Target penerimaan pajak dalam Rancangan Anggaran Pendapatan dan Belanja Negara (RAPBN) 2025 dipatok Rp 2.189.31 triliun. Angka ini tumbuh 13,91% dibandingkan outlook tahun ini yang sebesar Rp 1.921,9 triliun.
Meski demikian, langkah pemerintah tidak mudah untuk memenuhi target tersebut. Pasalnya, tahun ini saja penerimaan pajak diproyeksikan mencatatkan shortfall Rp 67 triliun, setelah melampaui target selama tiga tahun berturut-turut.
Berdasarkan Buku II Nota Keuangan Beserta Rançangan Anggaran Pendapatan dan Belanja Negara (RAPBN) 2025, penerimaan pajak tahun depan bertumpu pada dua jenis pajak. Pertama, penerimaan pajak penghasilan (PPh) yang ditargetkan Rp 1.209,3 triliun atau naik 13,8% dibandingkan outlook 2024 sebesar Rp 1.062,3 triliun.
Kedua, pajak pertambahan nilai (PPN) dan pajak penjualan atas barang mewah (PPnBM) sebesar Rp 945,1 triliun. Angka ini juga tumbuh 15,37% daripada outlook 2024 senilai Rp 819,2 triliun.
Direktur Jenderal (Dirjen) Pajak Kementerian Keuangan (Kemkeu) Suryo Utomo menyampaikan, pertumbuhan target PPh sejalan dengan harapan perbaikan kondisi perekonomian, terutama kenaikan harga komoditas.
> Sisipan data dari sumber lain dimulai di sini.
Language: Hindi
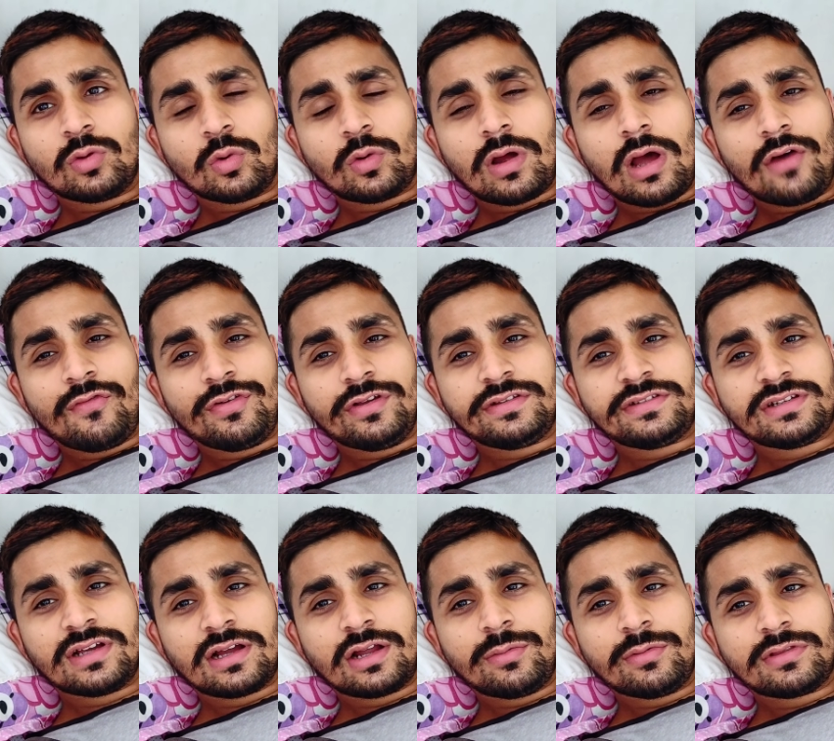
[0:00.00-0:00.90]
तो काफ़ी
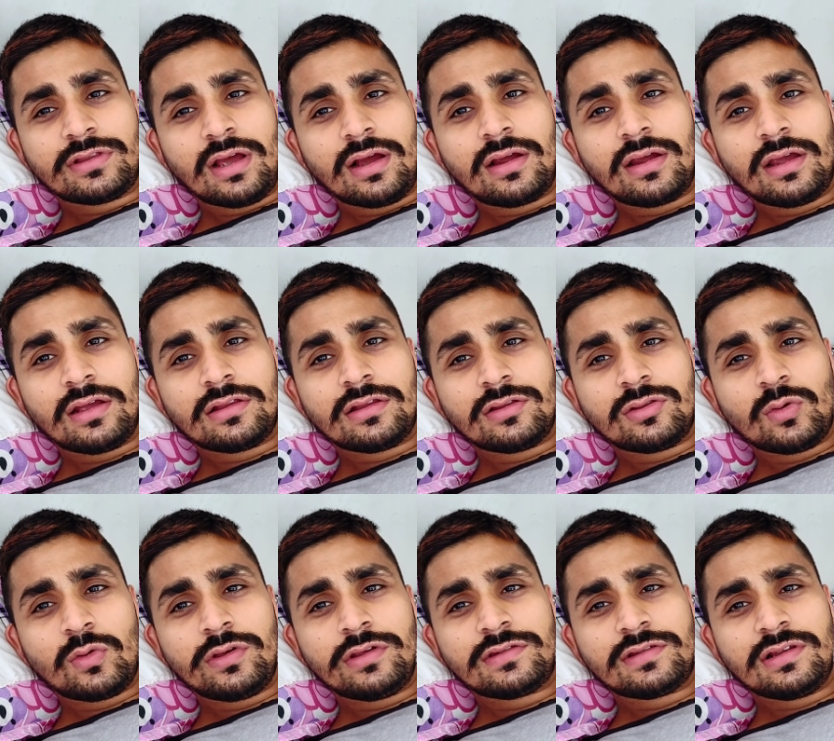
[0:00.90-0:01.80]
चक्कर में थक गए थे
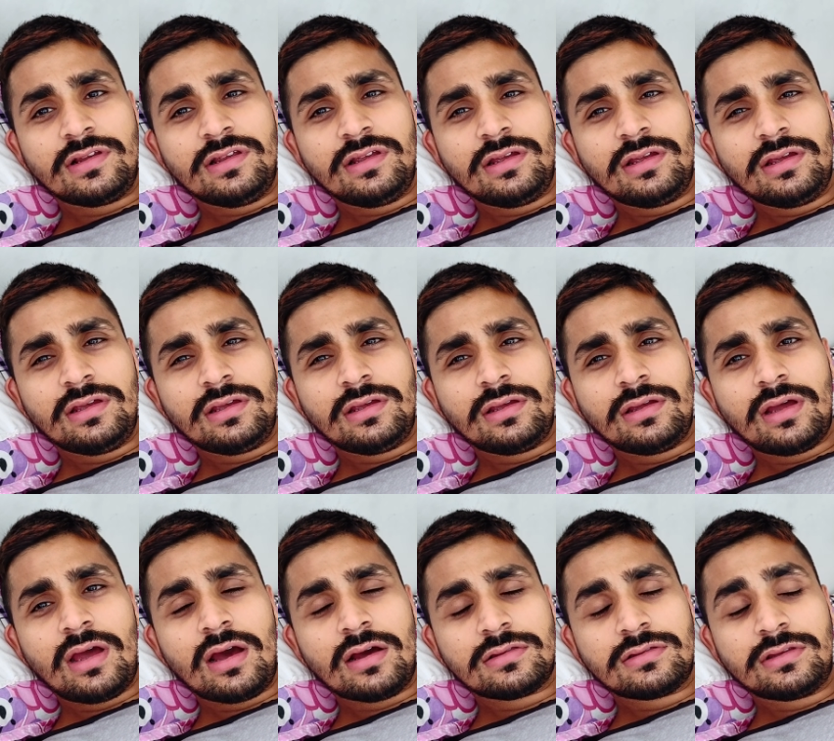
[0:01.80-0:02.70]
तो इसलिए
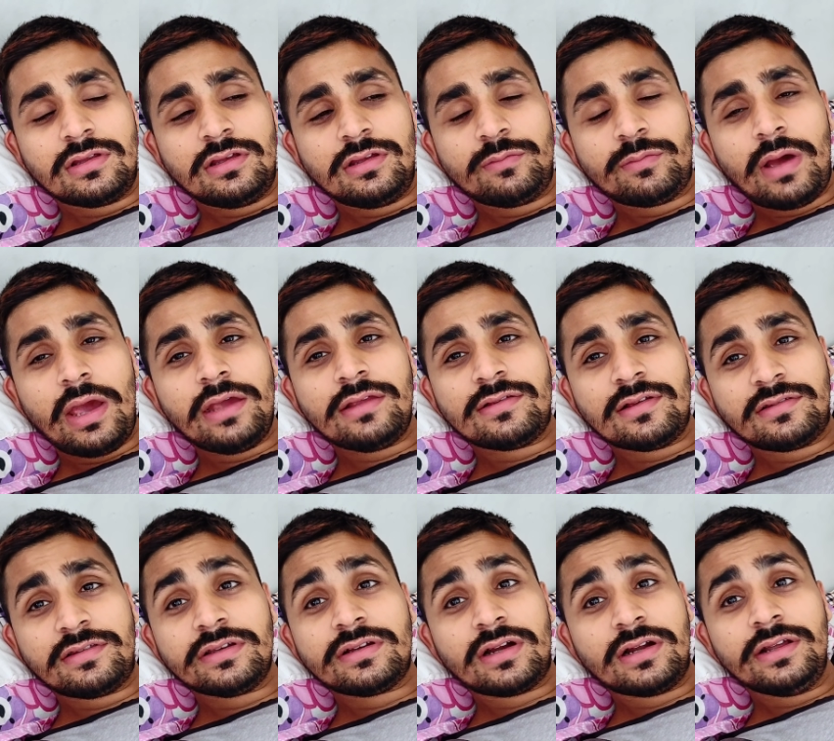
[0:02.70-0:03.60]
आते ही बाइक
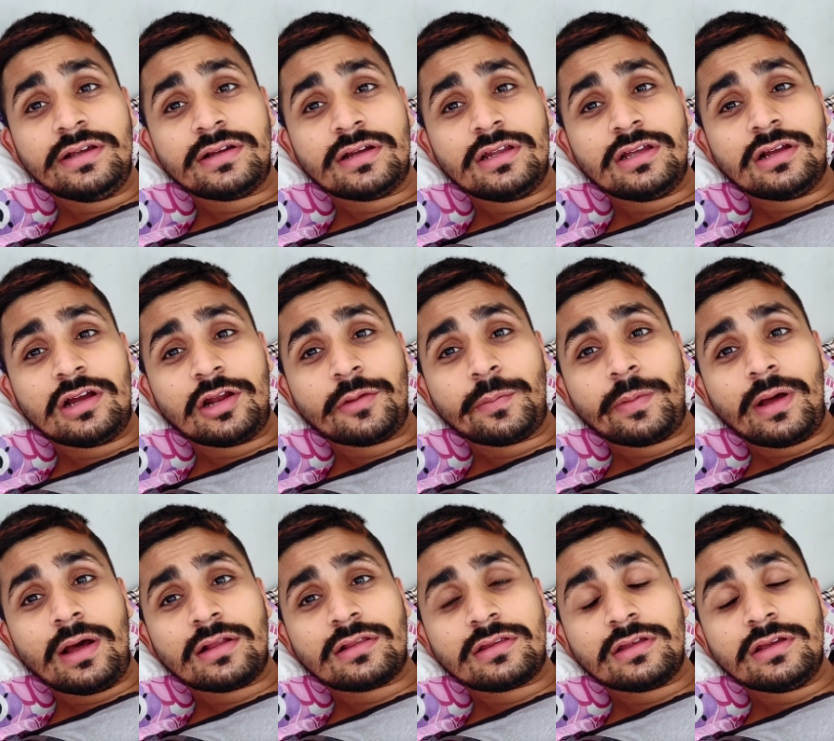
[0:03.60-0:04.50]
जैसे ही खड़ी करी घर
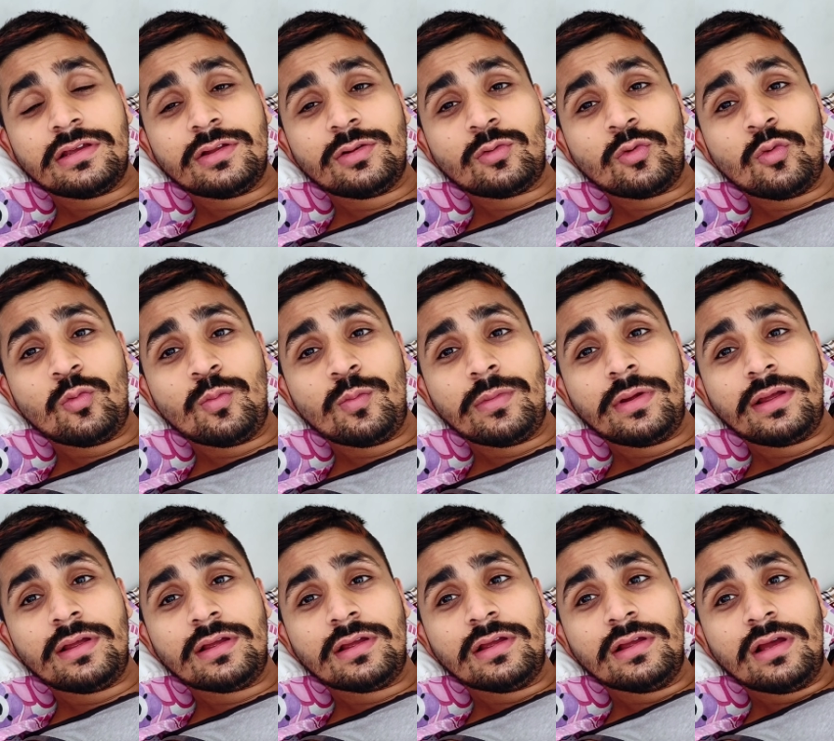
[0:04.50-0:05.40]
पर आते ही रूम
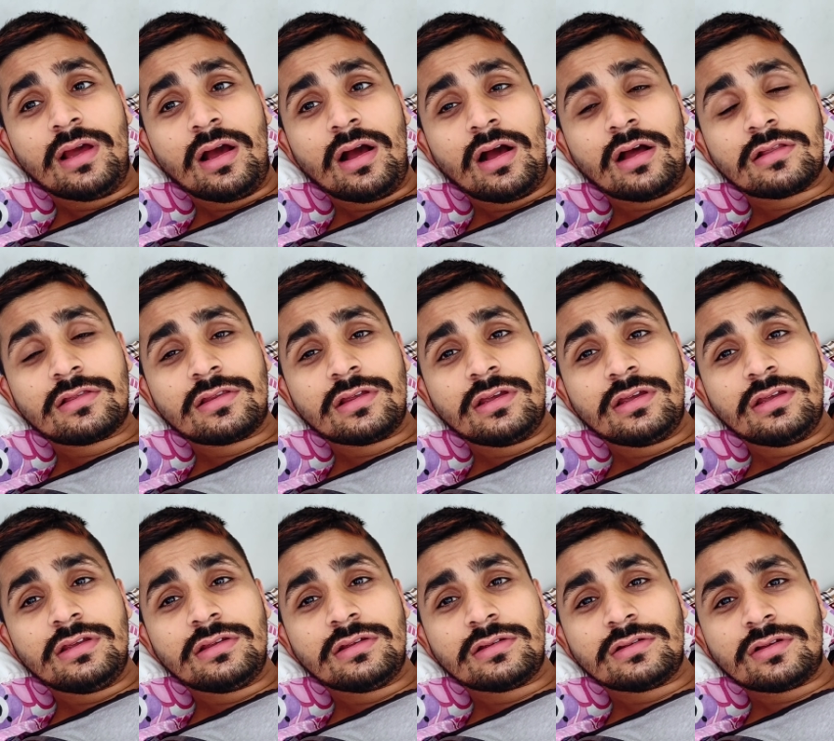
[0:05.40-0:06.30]
में आते
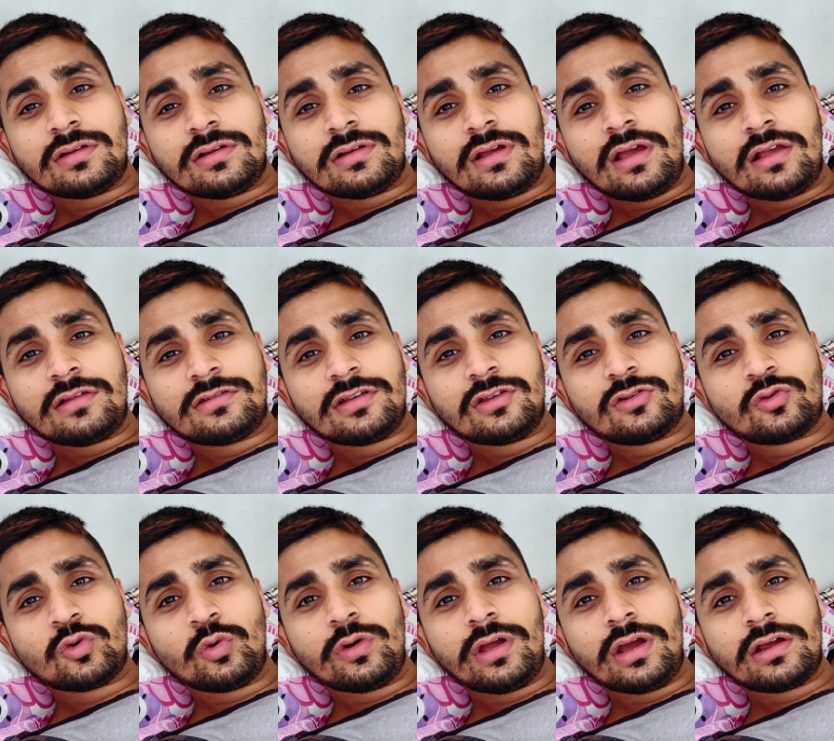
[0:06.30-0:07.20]
ही ऐसा
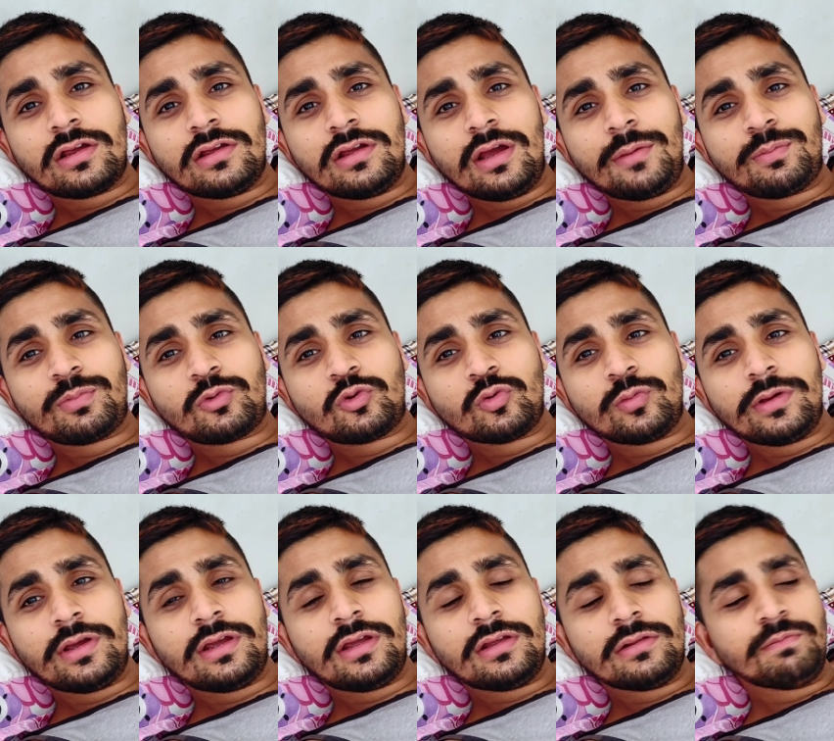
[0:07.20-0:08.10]
सोया कि अब
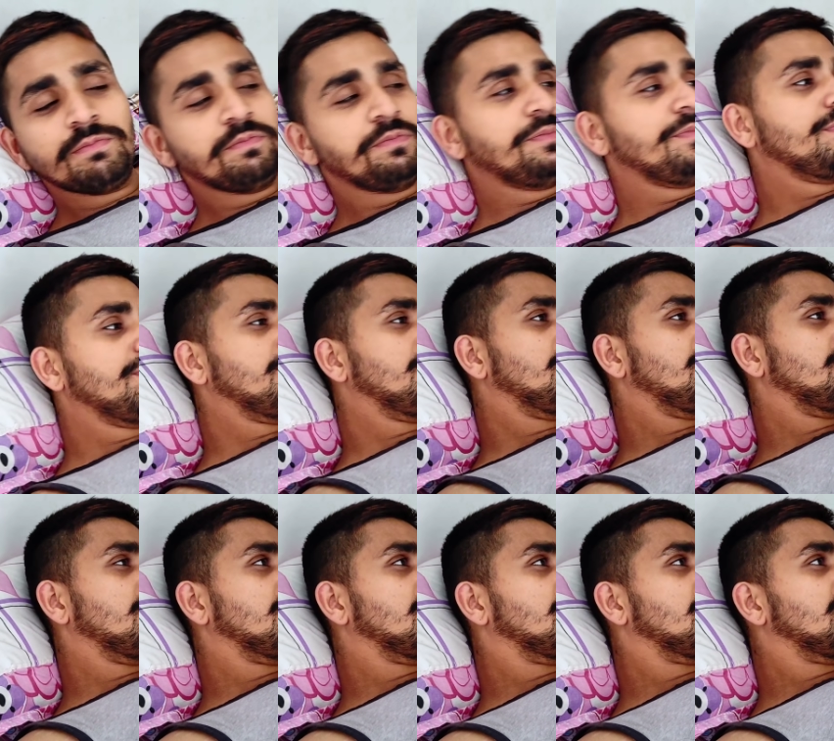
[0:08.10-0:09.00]
सुबह
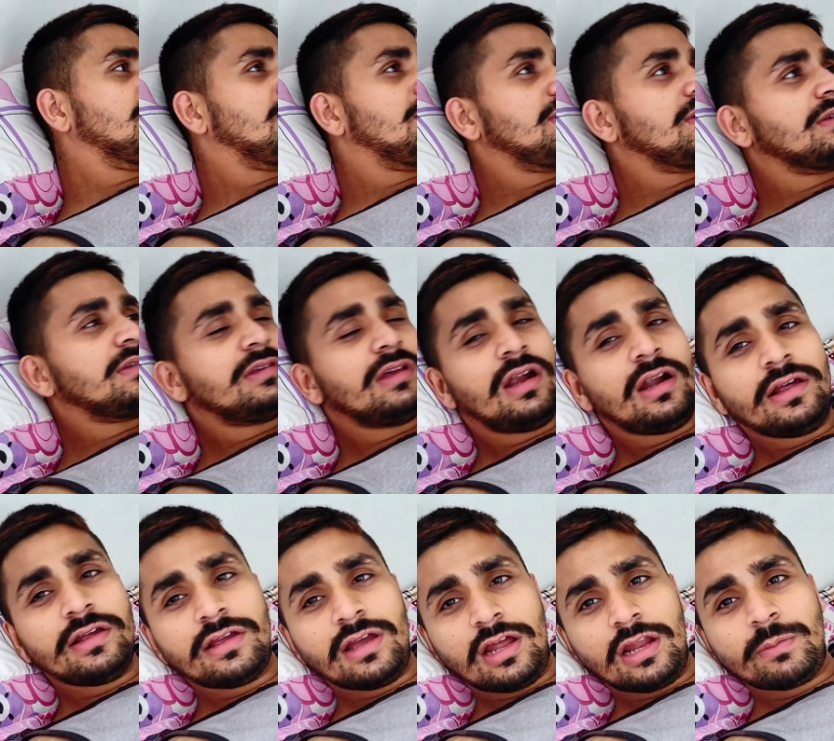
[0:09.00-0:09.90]

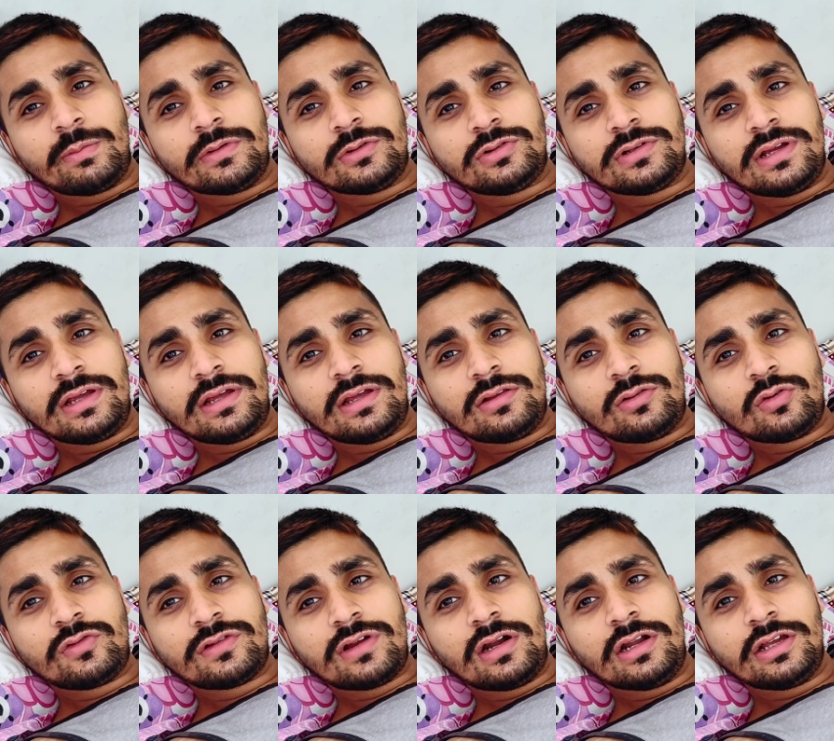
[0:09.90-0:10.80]
साढ़े ग्यारह बज गए हैं
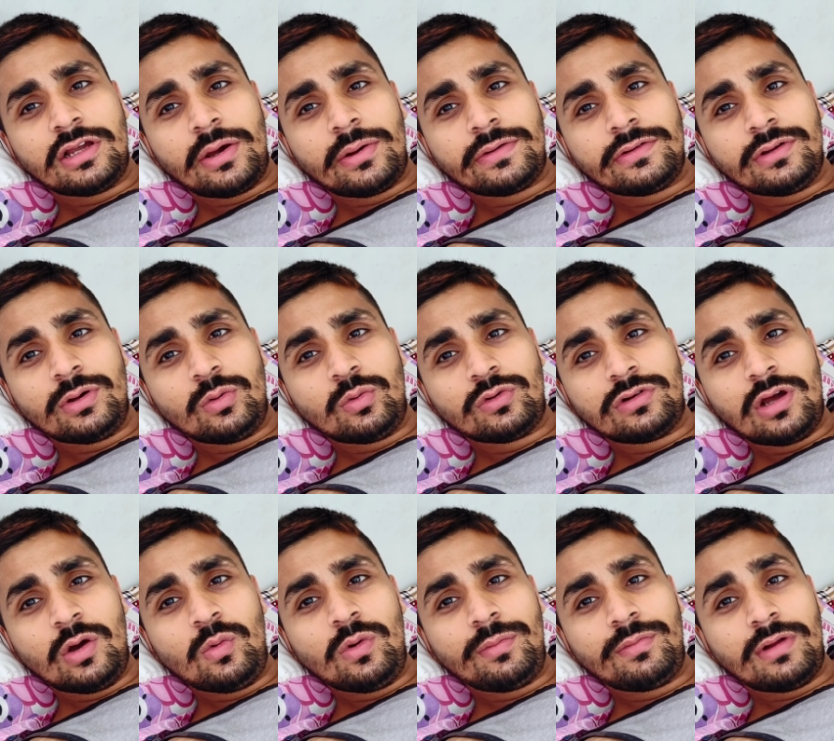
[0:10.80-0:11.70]
तो साढ़े ग्यारह बजे
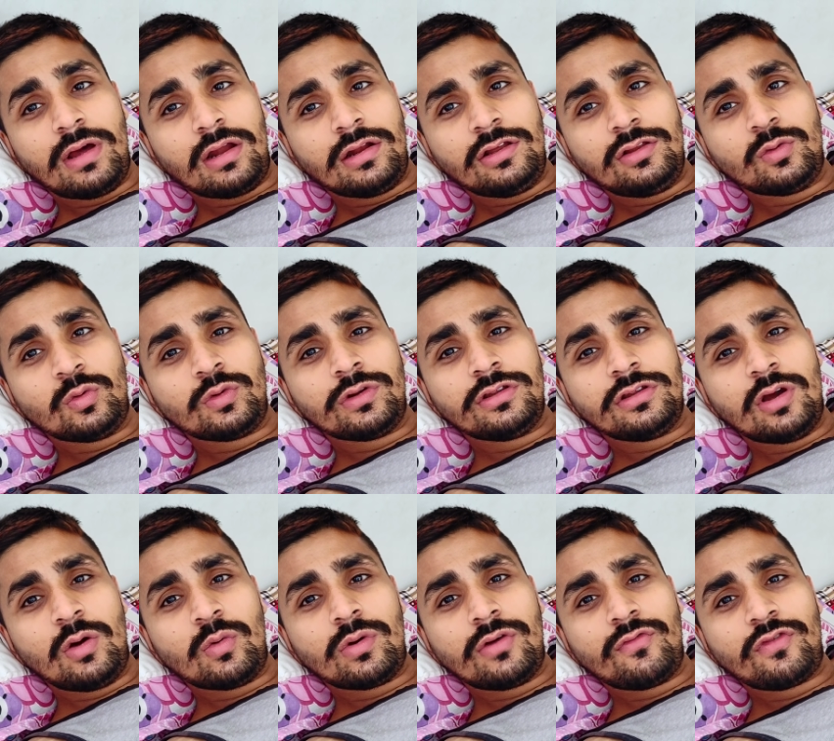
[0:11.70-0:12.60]
उठा हूँ अब नहाने धोने
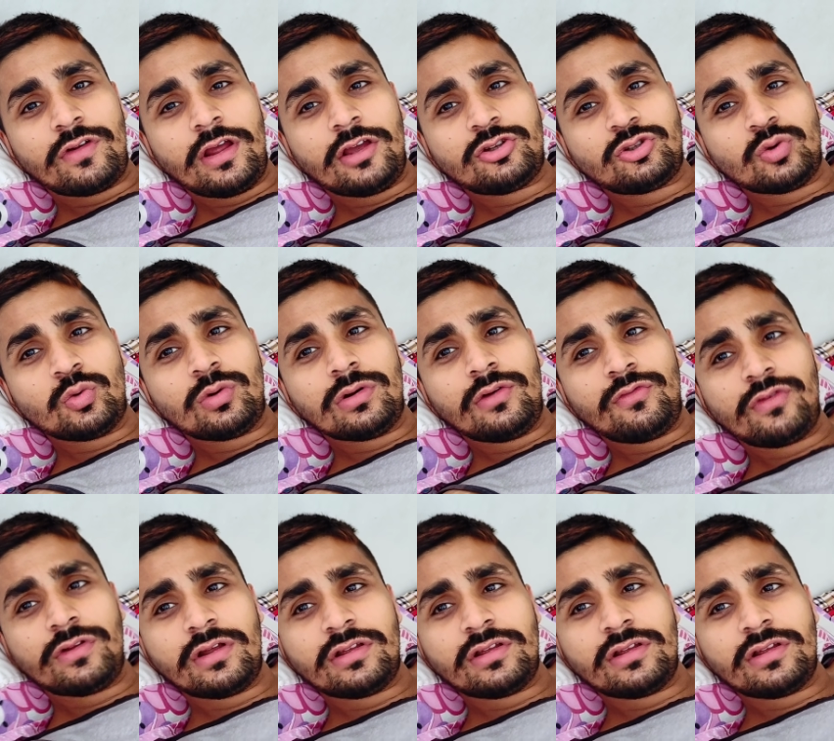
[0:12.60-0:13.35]
जाऊँगा फ्रेश होऊंगा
“PPh itu kan lihat dinamika ekonomi. Tahun ini kondisi ekonomi harga komoditas turun, harapannya tahun depan meningkat,” tutur Suryo kepada awak media, Selasa (20/8).
Ke depan, apabila perekonomian tumbuh lebih baik dan harga komoditas membaik, pihaknya akan terus melakukan dinamisasi atau penghitungan kembali angsuran PPh Pasal 25 alias PPh badan karena perusahaan mengalami kenaikan profit.
Sedangkan kenaikan target PPN sejalan dengan adanya rencana kenaikan tarif PPN dari 11% menjadi 12% pada Januari 2025. “(Strategi penerimaan pajak melalui) ekstensifikasi dan intensifikasi,” tambah Suryo.
Target terlalu tinggi
Pengamat Pajak Center for Indonesia Taxation Analysis (CITA) Fajry Akbar berpendapat, kenaikan target setoran PPN dan PPnBM pada tahun depan merupakan hal yang wajar. Proyeksi ini sejalan dengan asumsi pertumbuhan ekonomi tahun 2025 yang di- targetkan 5,2%. Ditambah lagi, ada rencana kenaikan tarif PPN menjadi 12%.
Namun di sisi lain, Fajry menilai kenaikan target PPh tahun depan terlalu optimistis. Pasalnya, setoran PPh terbesar berasal dari PPh badan Sementara kineria PPh badan tahun depan, ditentukan dari kinerja korporasi tahun 2023 dan 2024.
“Untuk 2023, jelas ada pelemahan. Sedangkan 2024 kalau kinerja korporasi masih berat maka kinerja PPh badan 2025 juga akan berat,” kata Fajry kepada KONTAN, kemarin.
Meski demikian, ia melihat masih ada opsi kebijakan yang dapat dilakukan, seperti pengurangan fasilitas PPN maupun PPh. Pemerintah juga masih bisa melakukan optimalisasi penerimaan pajak dari sektor ekonomi digital. Selain itu, “Ada banyak ketentuan lain dari UU HPP (Undang-Undang tentang Harmonisasi Peraturan Perpajakan) yang belum ada aturan turunan dan dapat dioptimalkan oleh pemerintah,” tambah Fajry.